WORK ITEM: The answer must be an exact copy of the records, with every picture left out.

RECORDS PROVIDED:
————
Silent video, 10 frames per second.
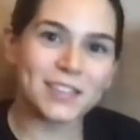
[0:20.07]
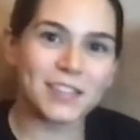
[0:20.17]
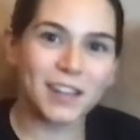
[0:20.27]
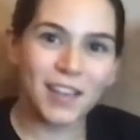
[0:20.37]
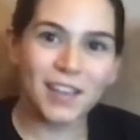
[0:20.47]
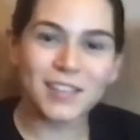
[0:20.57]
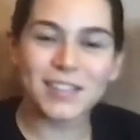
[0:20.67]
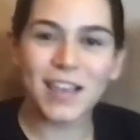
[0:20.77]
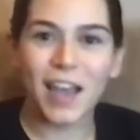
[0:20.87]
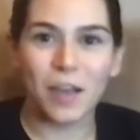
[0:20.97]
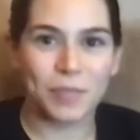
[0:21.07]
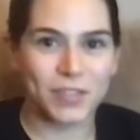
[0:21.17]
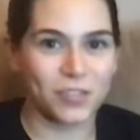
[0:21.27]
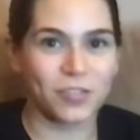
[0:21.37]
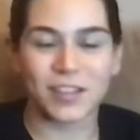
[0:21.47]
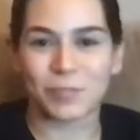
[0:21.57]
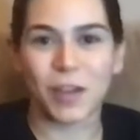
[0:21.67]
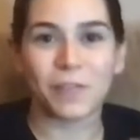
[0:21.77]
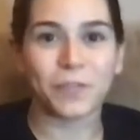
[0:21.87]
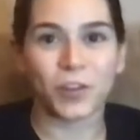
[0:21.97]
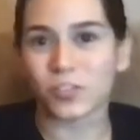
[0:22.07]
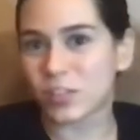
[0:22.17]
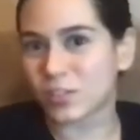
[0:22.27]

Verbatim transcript: Today's episode is my first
————
TASK OUTPUT:
Silent video, 10 frames per second.
[0:20.07]
[0:20.17]
[0:20.27]
[0:20.37]
[0:20.47]
[0:20.57]
[0:20.67]
[0:20.77]
[0:20.87]
[0:20.97]
[0:21.07]
[0:21.17]
[0:21.27]
[0:21.37]
[0:21.47]
[0:21.57]
[0:21.67]
[0:21.77]
[0:21.87]
[0:21.97]
[0:22.07]
[0:22.17]
[0:22.27]

Verbatim transcript: Today's episode is my first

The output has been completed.